─── PROVIDED ENTRIES ───

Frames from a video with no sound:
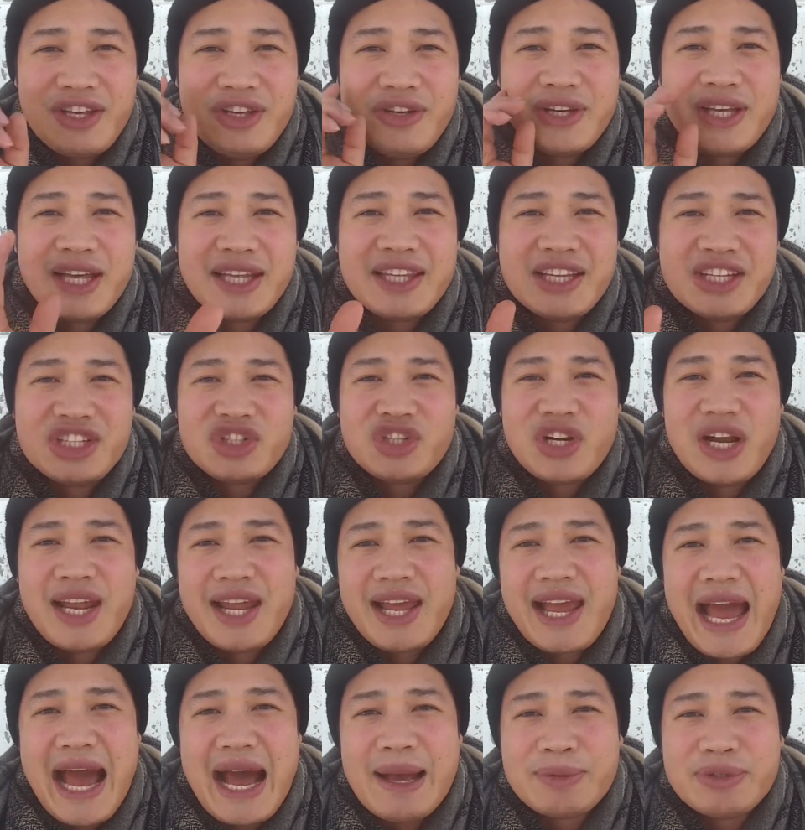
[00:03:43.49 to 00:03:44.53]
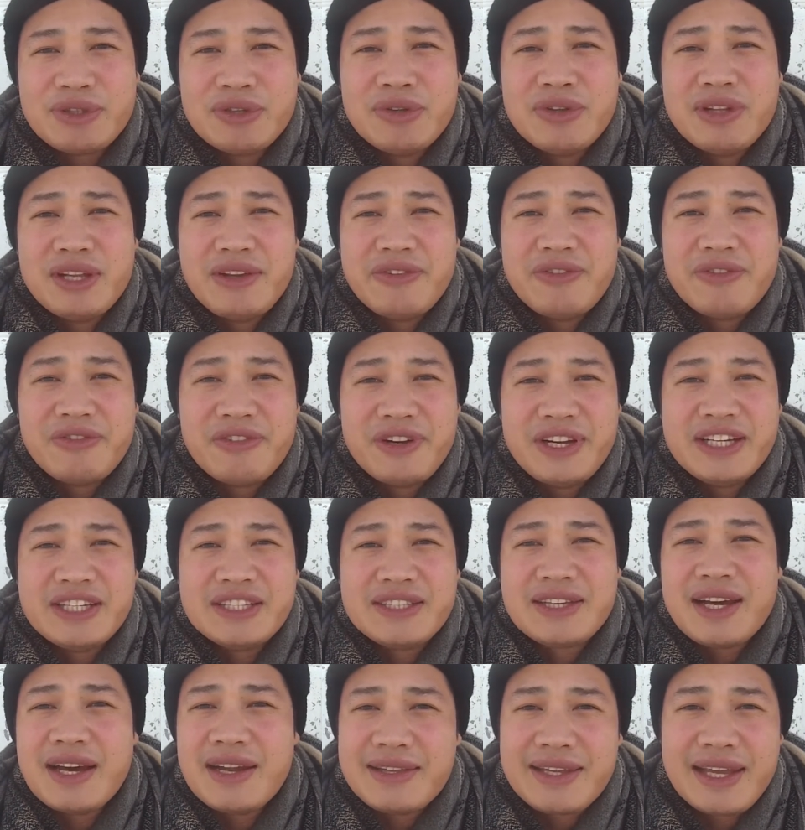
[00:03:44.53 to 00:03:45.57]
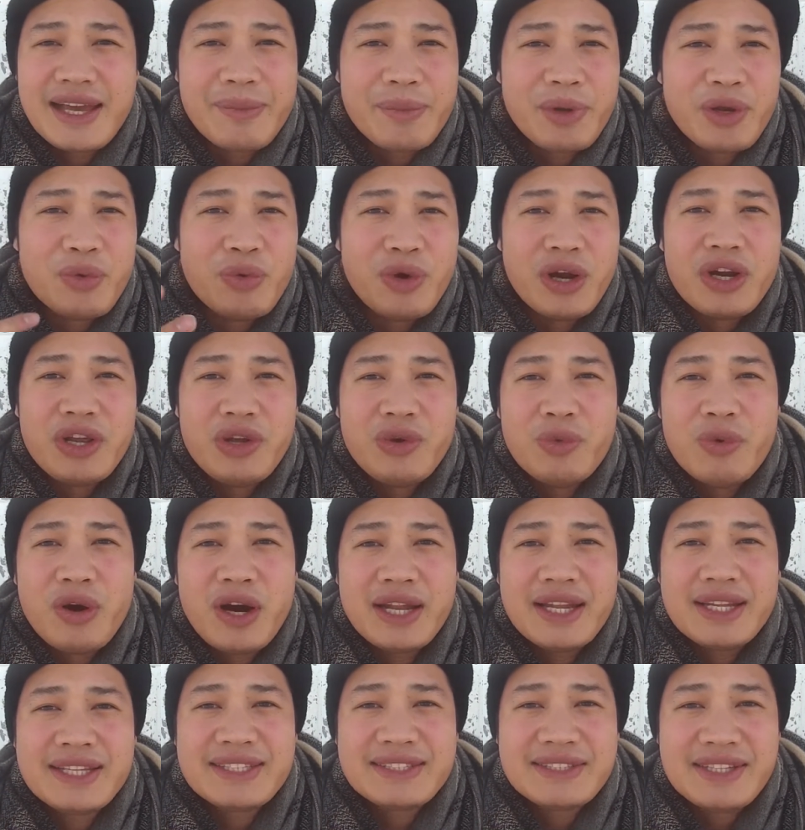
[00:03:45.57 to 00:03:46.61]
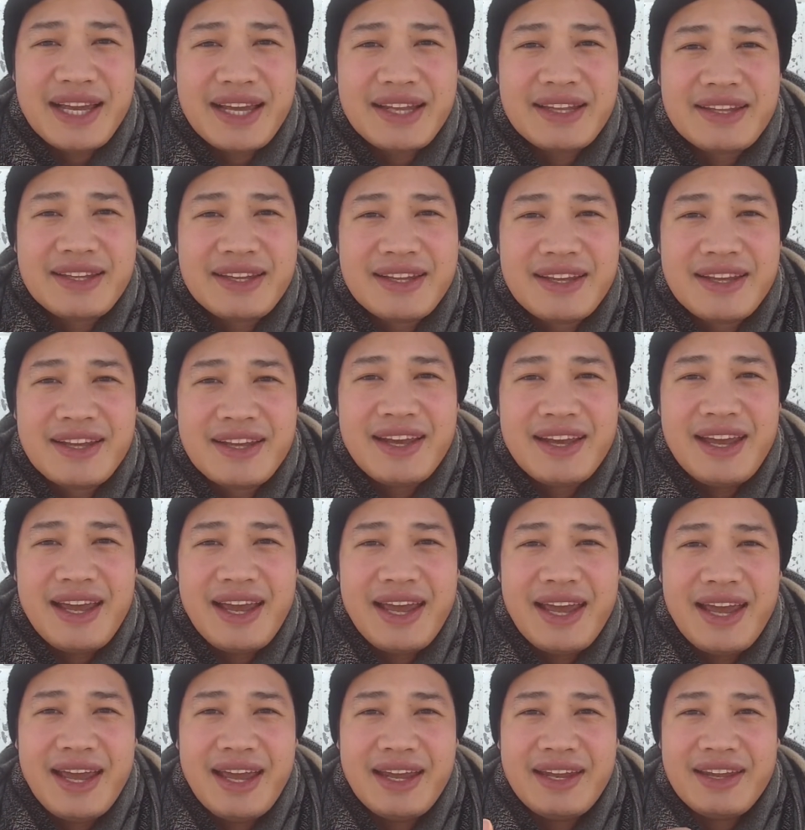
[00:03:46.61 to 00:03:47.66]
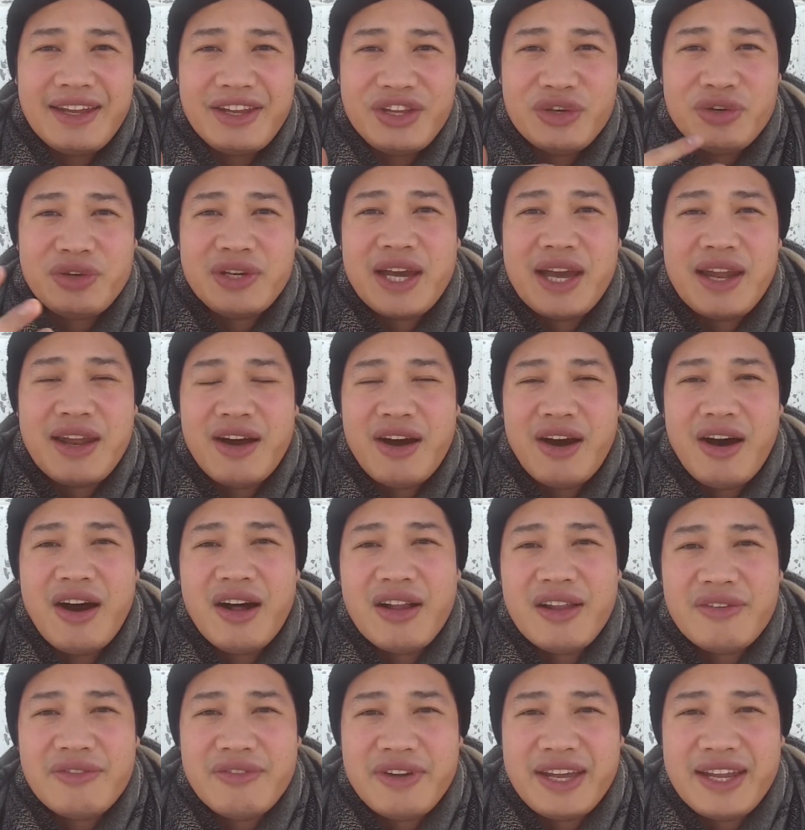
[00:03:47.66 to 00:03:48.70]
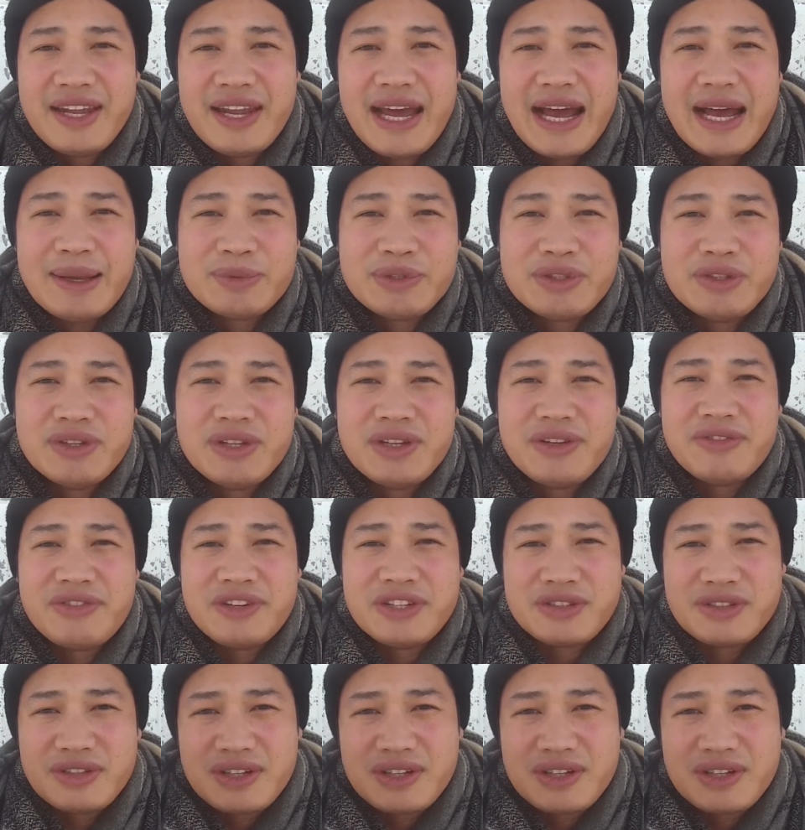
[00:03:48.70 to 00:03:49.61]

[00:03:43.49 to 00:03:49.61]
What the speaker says: You get this training absolutely free. Just gotta tell me where you want it sent, and you get all of it absolutely free.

───

Your answer must be an exact reproduction of all entries, containing no pictures.

### [PROBLEM SOLUTION]
Frames from a video with no sound:
[00:03:43.49 to 00:03:44.53]
[00:03:44.53 to 00:03:45.57]
[00:03:45.57 to 00:03:46.61]
[00:03:46.61 to 00:03:47.66]
[00:03:47.66 to 00:03:48.70]
[00:03:48.70 to 00:03:49.61]

[00:03:43.49 to 00:03:49.61]
What the speaker says: You get this training absolutely free. Just gotta tell me where you want it sent, and you get all of it absolutely free.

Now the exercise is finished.